Exercise ::
Please print exactly the lines from the one containing "[0:00.00-0:01.00]" through the last line of the records, and only those. Leave out any pictures.

★ ★ ★ ★ ★

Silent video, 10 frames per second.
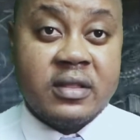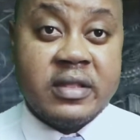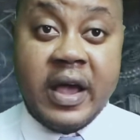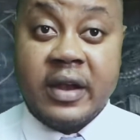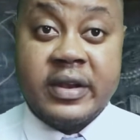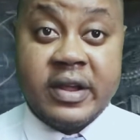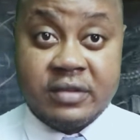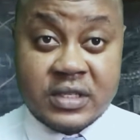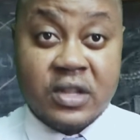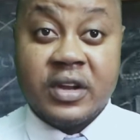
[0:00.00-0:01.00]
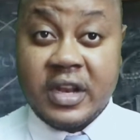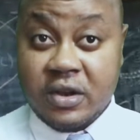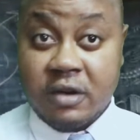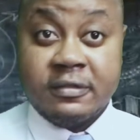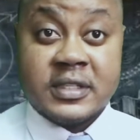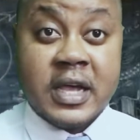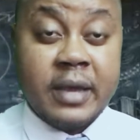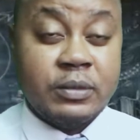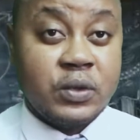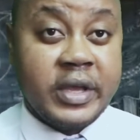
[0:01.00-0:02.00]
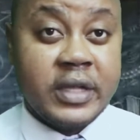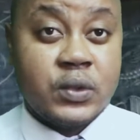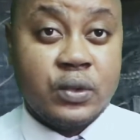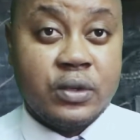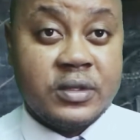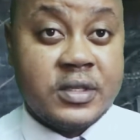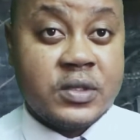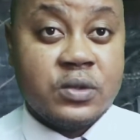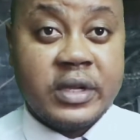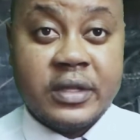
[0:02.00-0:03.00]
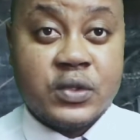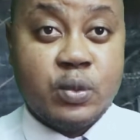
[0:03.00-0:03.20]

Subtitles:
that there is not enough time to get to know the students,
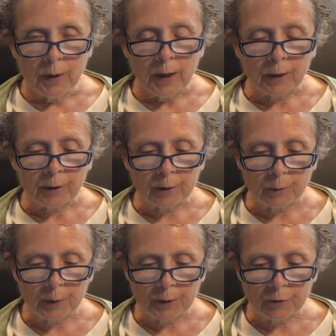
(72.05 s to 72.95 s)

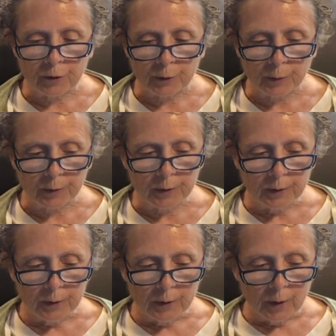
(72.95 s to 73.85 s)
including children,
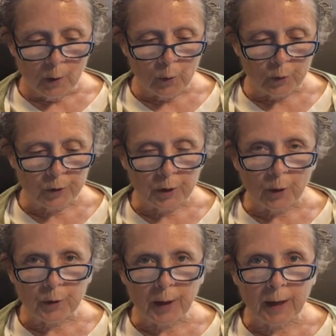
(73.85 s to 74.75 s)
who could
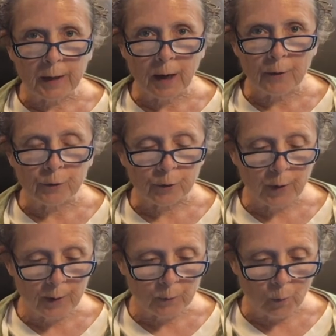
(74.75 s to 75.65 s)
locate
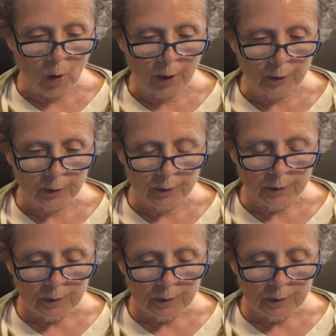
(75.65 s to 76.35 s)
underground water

★ ★ ★ ★ ★

Result ::
[0:00.00-0:01.00]
[0:01.00-0:02.00]
[0:02.00-0:03.00]
[0:03.00-0:03.20]

Subtitles:
that there is not enough time to get to know the students,
(72.05 s to 72.95 s)

(72.95 s to 73.85 s)
including children,
(73.85 s to 74.75 s)
who could
(74.75 s to 75.65 s)
locate
(75.65 s to 76.35 s)
underground water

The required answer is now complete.